Wettelijke regels binnenvisserij
De (sport)visserij is geregeld in de Visserijwet 1963. De belangrijkste wettelijke regels worden hier beschreven.

Schriftelijke toestemming (Visvergunning)
Om in het binnenwater te mogen vissen heeft elke hengelaar een schriftelijke toestemming nodig van degene die het visrecht heeft op het water waar men wil vissen. Die visrechthebbende is in de meeste gevallen een hengelsportvereniging of federatie die visrecht heeft gehuurd voor de leden en deze visrechten via een vergunning beschikbaar stelt. De VISpas en de daarbij behorende Lijst(en) van Viswateren vormen samen de vergunning, waarmee u kunt vissen in de wateren die in de lijst(en) staan vermeld.

Gesloten tijd aassoorten
Van 1 april tot de laatste zaterdag in mei geldt een verbod voor sommige aassoorten. Er mag in die periode niet gevist worden met: slachtprodukten, een dood visje of een stukje vis (ongeacht hoe groot), alle soorten kunstaas met uitzondering van kunstvliegen kleiner dan 2,5 cm. Voor het IJsselmeer geldt dit verbod tot 1 juli.

Let op:voor een aantal wateren in deze lijst geldt een langere gesloten tijd. Dit staat bij de betreffende federaties en/of wateren vermeld.

Gesloten tijd vissoorten
Voor een aantal vissoorten bestaat een gesloten tijd. Vangt u zo’n vis in die periode, dan moet u hem met de grootst mogelijke zorg behandelen en levend en onbeschadigd direct in hetzelfde water terugzetten.

Vissoort Gesloten tijd
Snoek 1 maart tot de laatste zaterdag in mei
Barbeel 1 april t/m 31 mei
Snoekbaars en baars 1 april tot de laatste zaterdag in mei
Beekforel 1 oktober t/m 31 maart
Zeeforel, zalm, elft, fint, kwabaal, serpeling, sneep, vlagzalm, zeeprik & meerval het gehele jaar

 

Let op:voor een aantal wateren in deze lijst geldt een langere gesloten tijd. Dit staat bij de betreffende federaties en/of wateren vermeld.

Minimummaten vissoorten
Vangt u een vis kleiner dan de minimummaat voor deze soort, dan moet u hem direct in hetzelfde water terugzetten.

 

Vissoort Minimummaat Vissoort Minimummaat
Baars 22 cm Beekridder 25 cm
Barbeel 30 cm Forel* 25 cm
Bot 20 cm Riet-/ruisvoorn 15 cm
Kopvoorn 30 cm Sneep 30 cm
Serpeling 15 cm Snoekbaars 42 cm
Snoek 45 cm Winde 30 cm
Vlagzalm 35 cm Zeelt 25 cm

 

* bron- beek- en regenboogforel

Voor aal of paling, zalm en zeeforel geldt een terugzetplicht.

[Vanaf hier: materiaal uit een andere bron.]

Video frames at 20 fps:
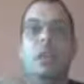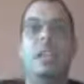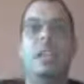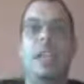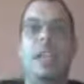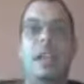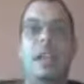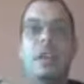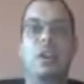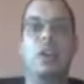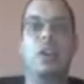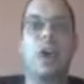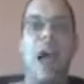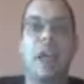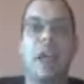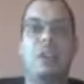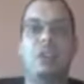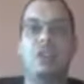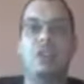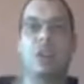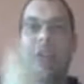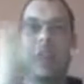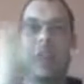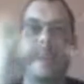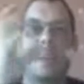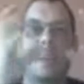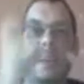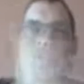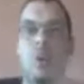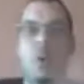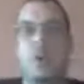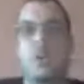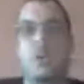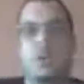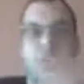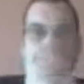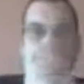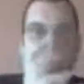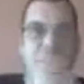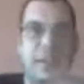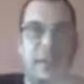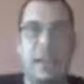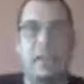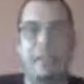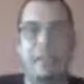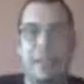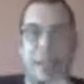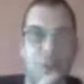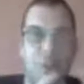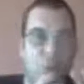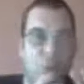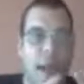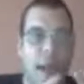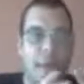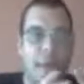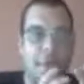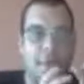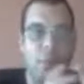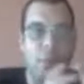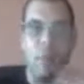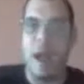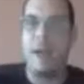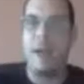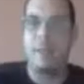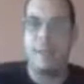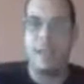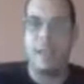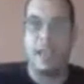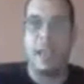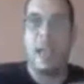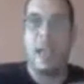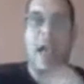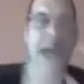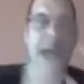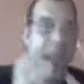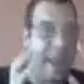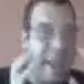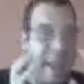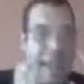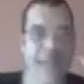until you actually put it to the test and drive traffic.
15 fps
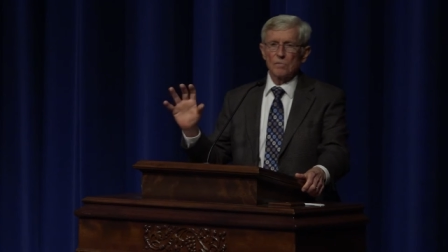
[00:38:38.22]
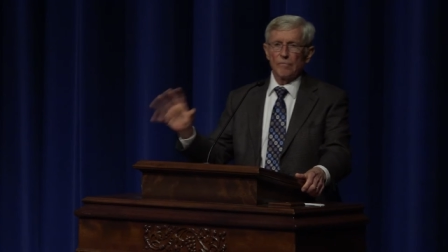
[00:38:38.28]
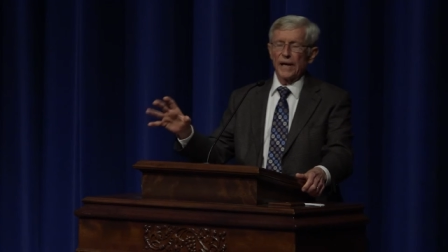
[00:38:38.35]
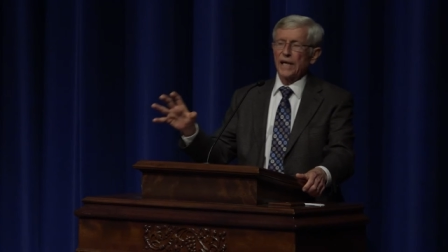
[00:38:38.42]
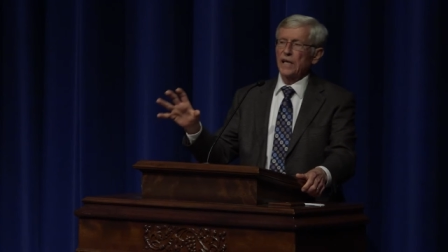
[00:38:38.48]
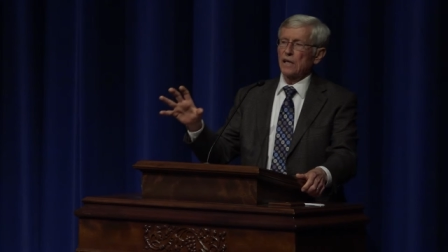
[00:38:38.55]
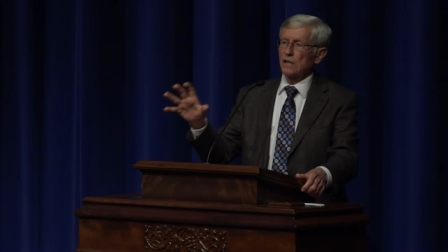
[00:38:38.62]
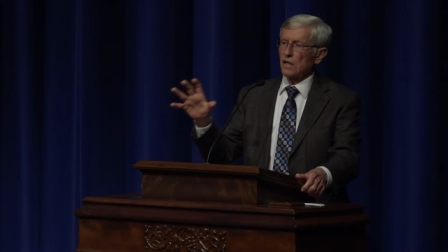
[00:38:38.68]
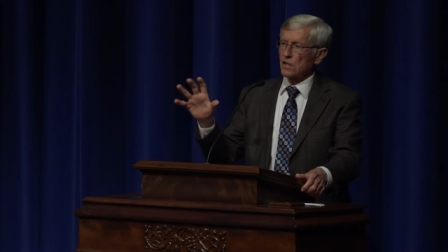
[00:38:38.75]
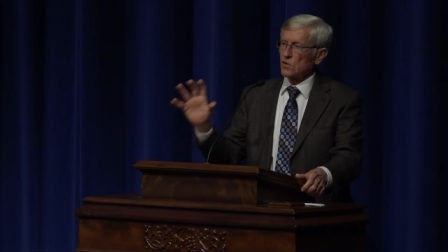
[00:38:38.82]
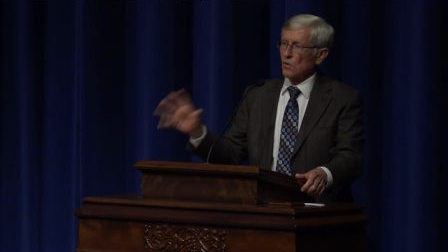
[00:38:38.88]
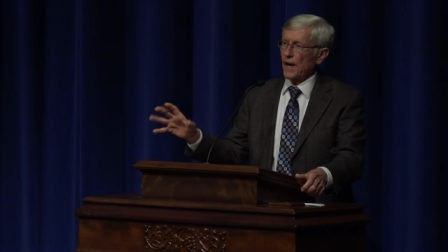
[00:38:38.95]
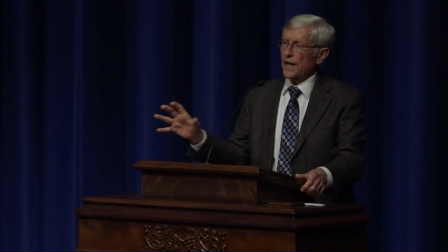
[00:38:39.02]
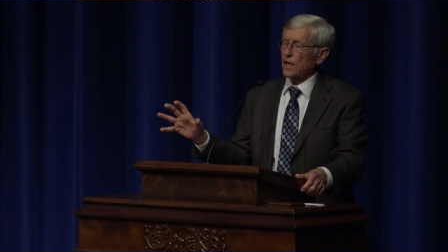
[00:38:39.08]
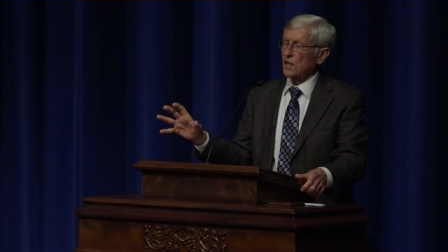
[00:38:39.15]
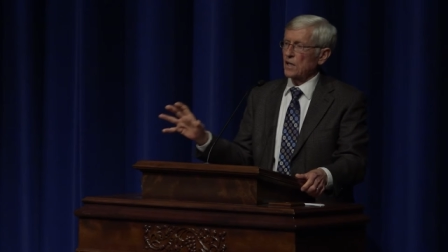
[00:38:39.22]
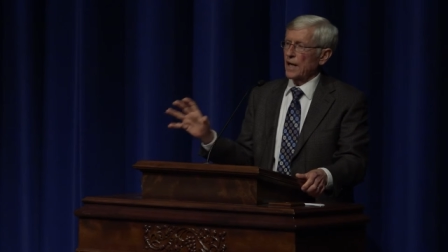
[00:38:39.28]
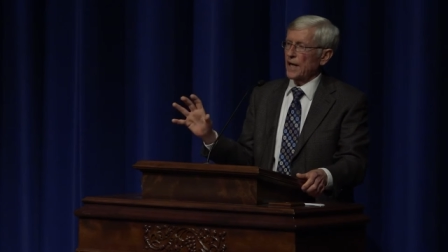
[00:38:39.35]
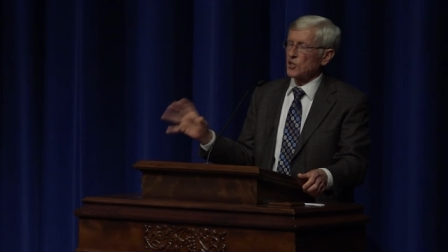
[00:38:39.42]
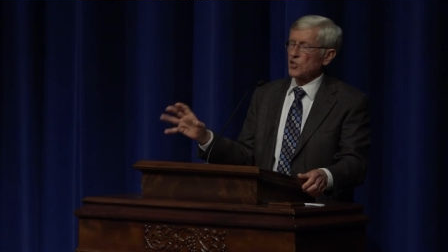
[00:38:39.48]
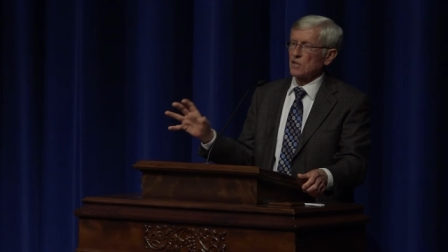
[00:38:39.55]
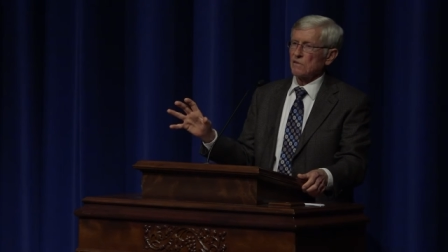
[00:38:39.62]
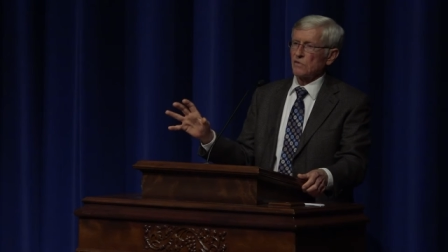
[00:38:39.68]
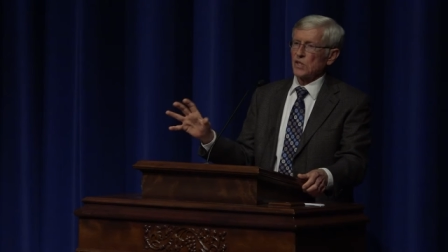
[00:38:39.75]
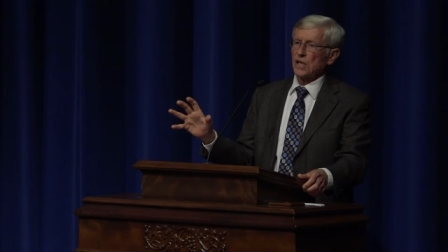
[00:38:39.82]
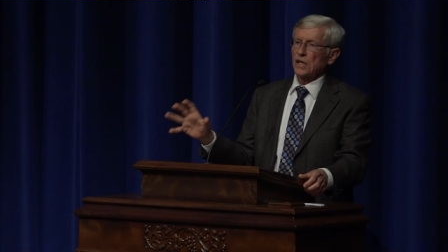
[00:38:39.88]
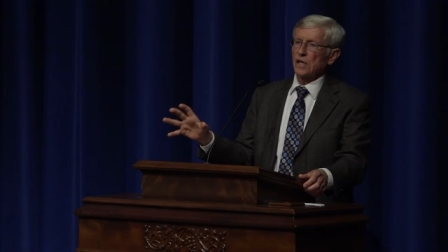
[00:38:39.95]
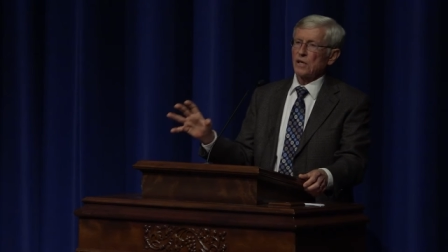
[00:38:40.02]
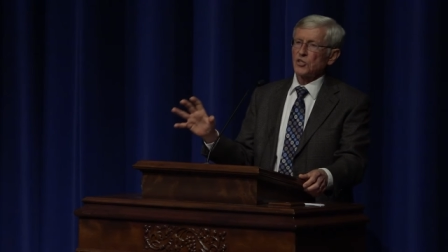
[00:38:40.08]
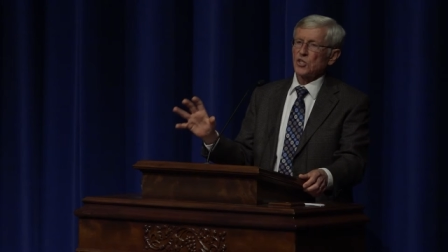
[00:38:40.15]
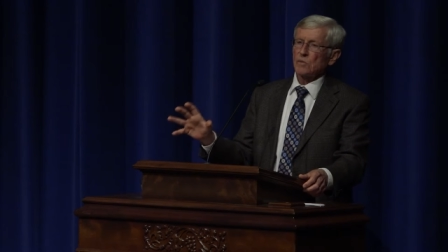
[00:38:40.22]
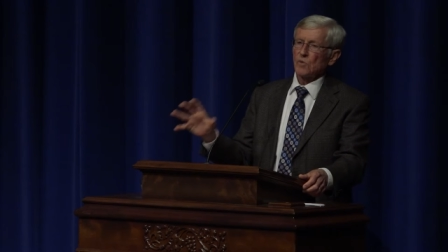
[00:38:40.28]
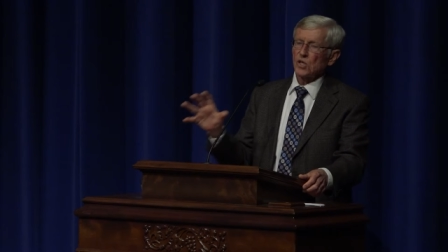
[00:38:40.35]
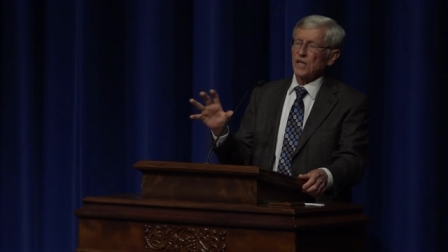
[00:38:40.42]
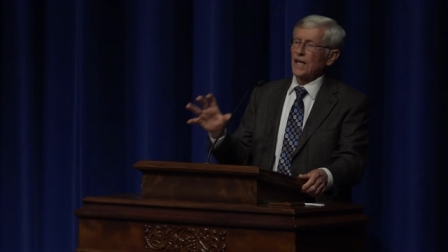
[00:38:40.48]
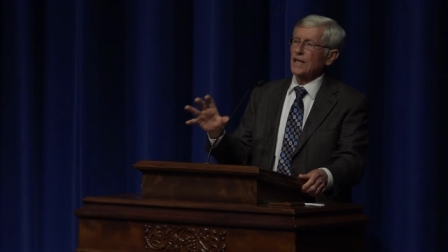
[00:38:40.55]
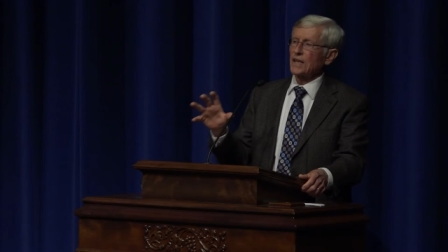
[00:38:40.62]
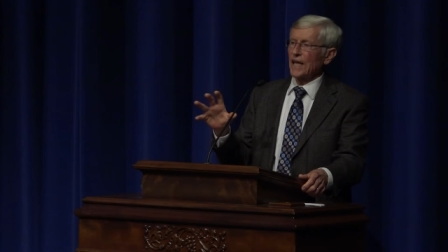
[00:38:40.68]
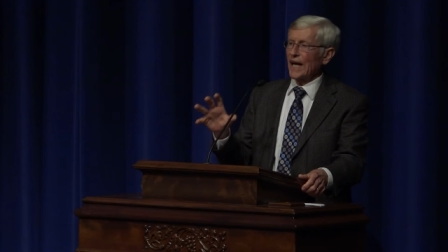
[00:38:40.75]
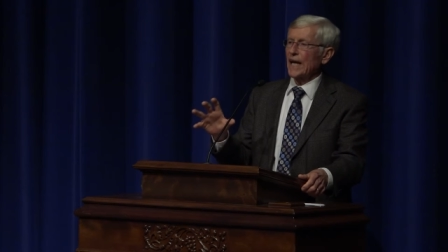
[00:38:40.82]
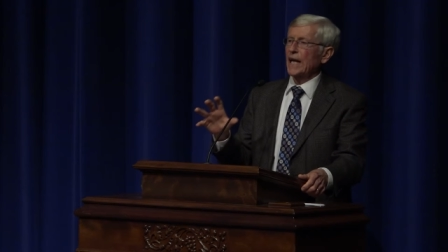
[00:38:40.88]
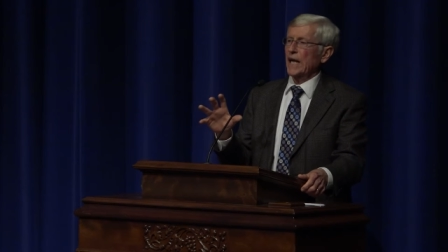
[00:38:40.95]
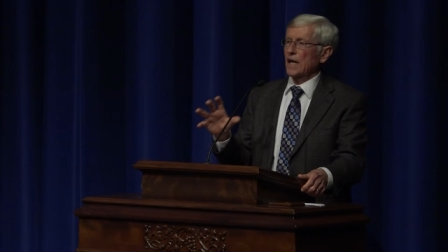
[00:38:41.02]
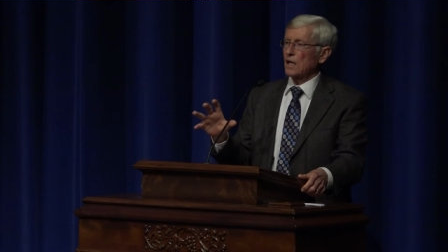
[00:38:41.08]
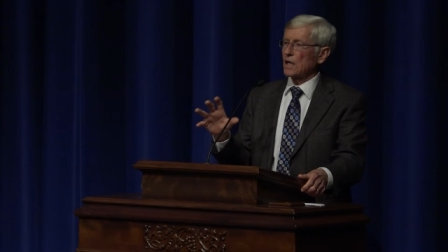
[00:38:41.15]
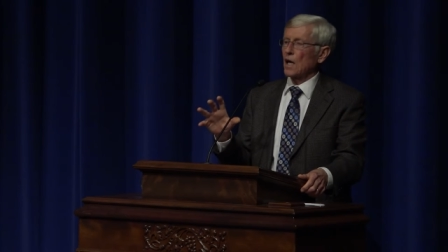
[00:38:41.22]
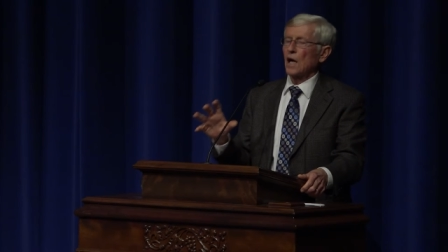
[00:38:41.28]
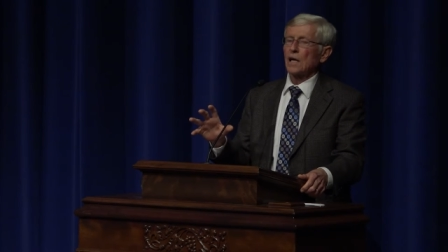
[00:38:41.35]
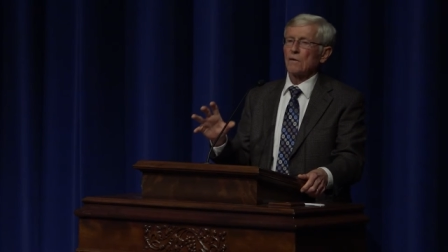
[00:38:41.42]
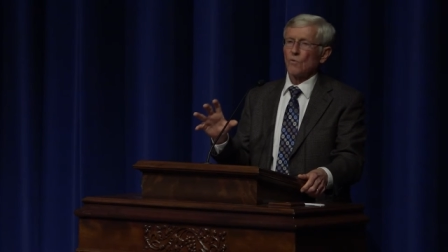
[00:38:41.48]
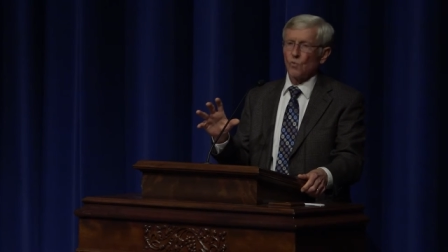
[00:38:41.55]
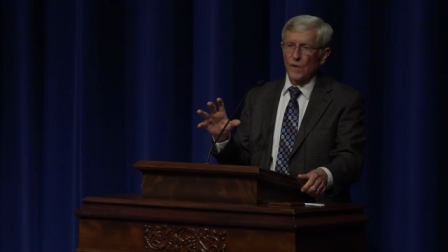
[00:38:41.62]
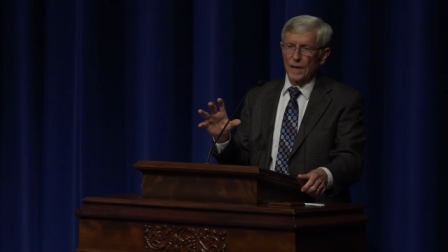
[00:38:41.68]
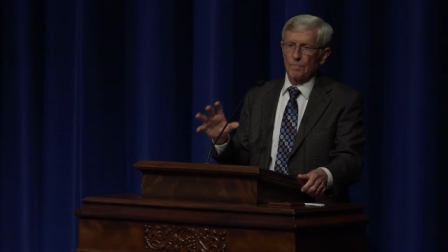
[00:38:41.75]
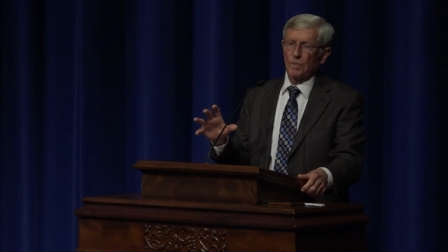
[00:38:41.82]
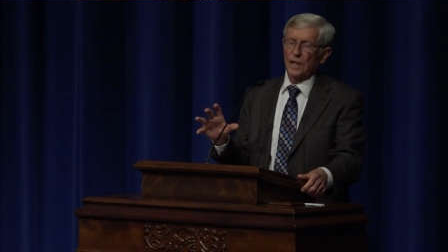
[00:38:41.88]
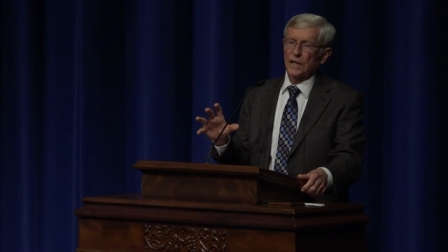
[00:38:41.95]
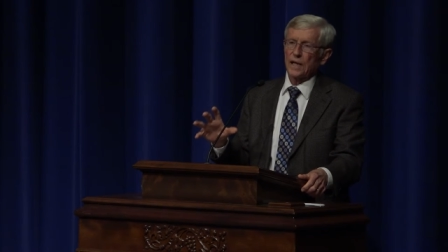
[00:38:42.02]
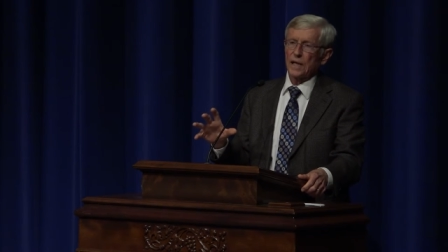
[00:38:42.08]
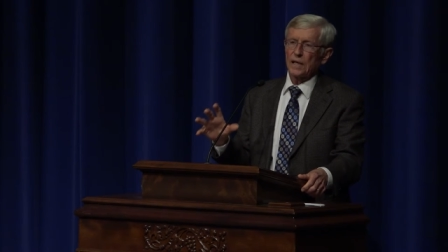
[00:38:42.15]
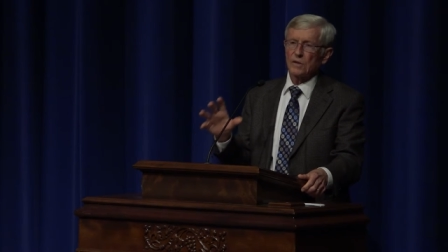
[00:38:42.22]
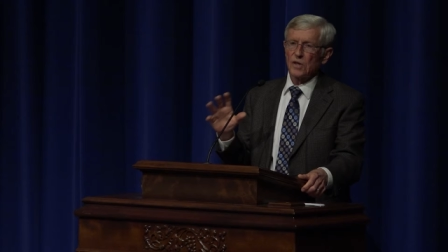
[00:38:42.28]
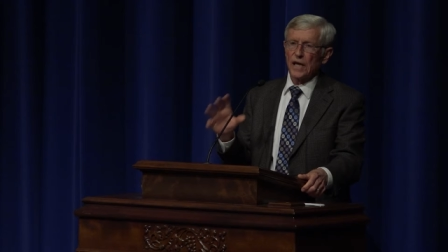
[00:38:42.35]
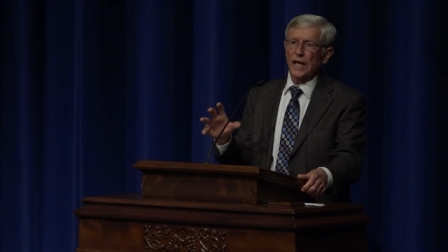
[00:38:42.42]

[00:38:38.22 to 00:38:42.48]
making a direct connection with the customer that they cannot replicate.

Let op:voor een aantal wateren in deze lijst geldt een langere gesloten tijd. Dit staat bij de betreffende federaties en/of wateren vermeld.

Beschermde vissoorten

In de Flora- en Faunawet is een aantal vissoorten opgenomen waarop u niet mag vissen. Het betreft de volgende soorten:
gestippelde alver – beekprik – bermpje – bittervoorn – elrits – houting – meerval – grote modderkruiper – kleine modderkruiper – rivierdonderpad – rivierprik – steur.

Meeneemverbod graskarper

Graskarper moet vanwege zijn speciale functie altijd worden teruggezet. Deze vissoort wordt uitgezet om overtollige plantengroei in het water te beteugelen.

Verbod gebruik levend aas
Het is verboden voor het vissen als aas gewervelde dieren te gebruiken (o.a. levende vissen, amfibieƫn, reptielen, vogels of zoogdieren). Vissen met maden, wormen, muggenlarven e.d. is wel toegestaan.